- Task prompt -
Word for word, return the entries listed below.

(Collected data entries)
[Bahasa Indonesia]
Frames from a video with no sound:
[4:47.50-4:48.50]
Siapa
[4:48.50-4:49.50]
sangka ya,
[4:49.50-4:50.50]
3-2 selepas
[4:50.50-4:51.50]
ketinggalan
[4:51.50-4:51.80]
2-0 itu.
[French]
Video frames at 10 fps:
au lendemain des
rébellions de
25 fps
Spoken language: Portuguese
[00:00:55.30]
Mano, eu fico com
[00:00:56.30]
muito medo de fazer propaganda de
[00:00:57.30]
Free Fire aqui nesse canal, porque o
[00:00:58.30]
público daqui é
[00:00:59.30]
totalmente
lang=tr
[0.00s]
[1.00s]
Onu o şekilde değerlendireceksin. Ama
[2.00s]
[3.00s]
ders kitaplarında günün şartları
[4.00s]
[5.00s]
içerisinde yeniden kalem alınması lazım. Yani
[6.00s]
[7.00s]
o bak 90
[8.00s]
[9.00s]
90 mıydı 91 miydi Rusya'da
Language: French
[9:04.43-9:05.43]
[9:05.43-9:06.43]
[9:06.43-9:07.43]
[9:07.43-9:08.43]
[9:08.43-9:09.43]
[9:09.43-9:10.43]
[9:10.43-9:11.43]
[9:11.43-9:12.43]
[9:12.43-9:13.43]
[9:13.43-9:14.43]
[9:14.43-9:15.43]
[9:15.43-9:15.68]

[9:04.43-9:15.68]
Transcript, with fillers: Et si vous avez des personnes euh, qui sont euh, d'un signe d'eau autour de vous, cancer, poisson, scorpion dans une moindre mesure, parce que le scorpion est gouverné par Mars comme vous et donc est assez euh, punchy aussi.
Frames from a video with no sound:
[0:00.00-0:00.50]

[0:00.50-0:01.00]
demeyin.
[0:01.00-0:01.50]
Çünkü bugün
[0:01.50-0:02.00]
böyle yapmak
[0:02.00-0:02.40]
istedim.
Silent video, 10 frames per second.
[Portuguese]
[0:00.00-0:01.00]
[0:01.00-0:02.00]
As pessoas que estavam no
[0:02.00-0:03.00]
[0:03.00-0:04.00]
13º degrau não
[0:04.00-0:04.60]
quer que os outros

- Solution to the exercise -
[Bahasa Indonesia]
Frames from a video with no sound:
[4:47.50-4:48.50]
Siapa
[4:48.50-4:49.50]
sangka ya,
[4:49.50-4:50.50]
3-2 selepas
[4:50.50-4:51.50]
ketinggalan
[4:51.50-4:51.80]
2-0 itu.
[French]
Video frames at 10 fps:
au lendemain des
rébellions de
25 fps
Spoken language: Portuguese
[00:00:55.30]
Mano, eu fico com
[00:00:56.30]
muito medo de fazer propaganda de
[00:00:57.30]
Free Fire aqui nesse canal, porque o
[00:00:58.30]
público daqui é
[00:00:59.30]
totalmente
lang=tr
[0.00s]
[1.00s]
Onu o şekilde değerlendireceksin. Ama
[2.00s]
[3.00s]
ders kitaplarında günün şartları
[4.00s]
[5.00s]
içerisinde yeniden kalem alınması lazım. Yani
[6.00s]
[7.00s]
o bak 90
[8.00s]
[9.00s]
90 mıydı 91 miydi Rusya'da
Language: French
[9:04.43-9:05.43]
[9:05.43-9:06.43]
[9:06.43-9:07.43]
[9:07.43-9:08.43]
[9:08.43-9:09.43]
[9:09.43-9:10.43]
[9:10.43-9:11.43]
[9:11.43-9:12.43]
[9:12.43-9:13.43]
[9:13.43-9:14.43]
[9:14.43-9:15.43]
[9:15.43-9:15.68]

[9:04.43-9:15.68]
Transcript, with fillers: Et si vous avez des personnes euh, qui sont euh, d'un signe d'eau autour de vous, cancer, poisson, scorpion dans une moindre mesure, parce que le scorpion est gouverné par Mars comme vous et donc est assez euh, punchy aussi.
Frames from a video with no sound:
[0:00.00-0:00.50]

[0:00.50-0:01.00]
demeyin.
[0:01.00-0:01.50]
Çünkü bugün
[0:01.50-0:02.00]
böyle yapmak
[0:02.00-0:02.40]
istedim.
Silent video, 10 frames per second.
[Portuguese]
[0:00.00-0:01.00]
[0:01.00-0:02.00]
As pessoas que estavam no
[0:02.00-0:03.00]
[0:03.00-0:04.00]
13º degrau não
[0:04.00-0:04.60]
quer que os outros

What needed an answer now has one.